Марина Цветаева. Неправильная любовь | страница 44



Из Коктебеля Марина и Сергей решили поехать в уфимские степи, где Сергей должен был пить кумыс, как уверяли, помогавший при туберкулезе.

Уехали они как супружеская пара. Но в этом определении не было главного — маленькой детали — близости плоти. Не выходило окончательное сближение так просто — не палило огнем, не бросало в костер желания. Да ведь и не венчаны еще — какие тут могут быть сомнения. Хоть и не рьяные православные, а грех.

Никто не берется толковать тему близости Сергея и Марины. Но вообразить плотскую страсть двух юных девственников без всякого опыта, а главное — полюбивших друг друга на такой высокой ноте, что всяческая плоть между душами — уже помеха, — трудно. Другое чувство сияло тут — намоленная радость встречи:

Наконец-то встретила
Надобного — мне:
У кого-то смертная
Надоба — во мне.
Что для ока — радуга
Злаку — чернозем —
Человеку — надоба
Человека — в нем.
Мне дождя и радуги
И руки — нужней
Человека надоба
Рук — в руке моей.

Эти стихи написаны Мариной много позже другому — случайному в бурном течении ее чувств — человеку. На самом деле они о Марине, о ее неизбывном чувстве надобы — потребности в близком человеке. Человеке — неизменно нуждавшемся в ней, в поддержке ее руки. Истинным адресатом этих строк до конца своей жизни, несомненно, оставался Сергей.
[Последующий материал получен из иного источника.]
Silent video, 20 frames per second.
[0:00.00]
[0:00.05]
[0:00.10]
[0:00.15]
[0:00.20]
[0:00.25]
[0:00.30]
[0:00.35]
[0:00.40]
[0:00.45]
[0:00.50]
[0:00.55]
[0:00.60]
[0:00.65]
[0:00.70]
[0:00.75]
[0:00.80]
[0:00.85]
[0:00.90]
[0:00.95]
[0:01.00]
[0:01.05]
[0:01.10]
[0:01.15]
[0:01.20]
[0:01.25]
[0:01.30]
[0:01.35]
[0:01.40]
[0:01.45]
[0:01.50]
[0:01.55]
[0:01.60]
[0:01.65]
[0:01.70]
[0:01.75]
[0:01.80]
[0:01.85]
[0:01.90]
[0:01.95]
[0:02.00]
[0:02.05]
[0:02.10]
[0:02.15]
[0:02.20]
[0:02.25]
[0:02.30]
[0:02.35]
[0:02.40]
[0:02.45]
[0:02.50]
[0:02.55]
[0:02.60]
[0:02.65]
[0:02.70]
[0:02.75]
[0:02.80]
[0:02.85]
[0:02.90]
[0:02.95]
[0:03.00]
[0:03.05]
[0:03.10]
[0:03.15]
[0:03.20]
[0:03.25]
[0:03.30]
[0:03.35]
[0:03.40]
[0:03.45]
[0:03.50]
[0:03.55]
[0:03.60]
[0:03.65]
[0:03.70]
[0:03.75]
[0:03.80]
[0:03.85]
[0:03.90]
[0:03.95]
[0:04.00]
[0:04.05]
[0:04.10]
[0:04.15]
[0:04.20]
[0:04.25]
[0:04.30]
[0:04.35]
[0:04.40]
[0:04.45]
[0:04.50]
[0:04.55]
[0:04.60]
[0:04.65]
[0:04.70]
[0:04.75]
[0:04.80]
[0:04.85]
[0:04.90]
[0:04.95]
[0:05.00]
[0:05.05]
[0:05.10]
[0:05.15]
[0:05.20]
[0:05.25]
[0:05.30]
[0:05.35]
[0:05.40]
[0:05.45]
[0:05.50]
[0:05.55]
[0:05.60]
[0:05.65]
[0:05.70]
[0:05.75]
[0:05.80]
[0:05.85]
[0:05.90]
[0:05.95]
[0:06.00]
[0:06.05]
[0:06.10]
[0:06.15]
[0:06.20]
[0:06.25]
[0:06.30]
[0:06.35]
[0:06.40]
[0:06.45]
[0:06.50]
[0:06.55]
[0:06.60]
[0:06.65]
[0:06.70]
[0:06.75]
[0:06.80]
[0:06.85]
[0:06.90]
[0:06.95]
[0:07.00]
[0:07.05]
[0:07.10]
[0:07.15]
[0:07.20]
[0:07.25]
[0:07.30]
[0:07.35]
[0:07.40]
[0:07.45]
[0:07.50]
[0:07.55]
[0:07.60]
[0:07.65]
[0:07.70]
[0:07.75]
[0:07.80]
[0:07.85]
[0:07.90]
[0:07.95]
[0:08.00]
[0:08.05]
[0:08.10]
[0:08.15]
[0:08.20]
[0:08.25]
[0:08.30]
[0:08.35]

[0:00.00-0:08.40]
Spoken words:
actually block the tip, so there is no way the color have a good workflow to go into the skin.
Уже из башкирских степей Цветаева писала М. Волошину: «Со многим, что мне раньше казалось слишком трудным, невозможным для меня, я справилась, и со многим еще буду справляться! Мне надо быть очень сильной и верить в себя, иначе совсем невозможно жить!..Странно почувствовать себя внезапно совсем самостоятельной. Для меня это сюрприз — мне всегда казалось, что кто-то другой будет устраивать мою жизнь…»

Мрачная, ироничная девочка, всегда готовая ощетиниться, укусить противника, преобразилась. Непреклонный эгоизм вдруг превратился в свою противоположность — жажду самопожертвования во имя другого. И кусать, ну совершенно, никого не хотелось!

Марина ринулась заботиться о Сереже с первых дней знакомства, ведь он был еще мальчиком, к тому же с отрочества болен туберкулезом. «Старшинство» сделало ее самостоятельной и свободной. А ей только что исполнилось девятнадцать лет.

«Да, в Вечности — жена, не на бумаге»

Юность началась счастьем — словно распахнули окна в весеннее, залитое солнцем утро. В начале октября в Трехпрудном был устроен семейный обед в весьма расширившемся составе и с серьезной повесткой дня: приехала шестнадцатилетняя Ася с женихом, уже ожидавшая ребенка, жениха намеревалась представить отцу и Марина.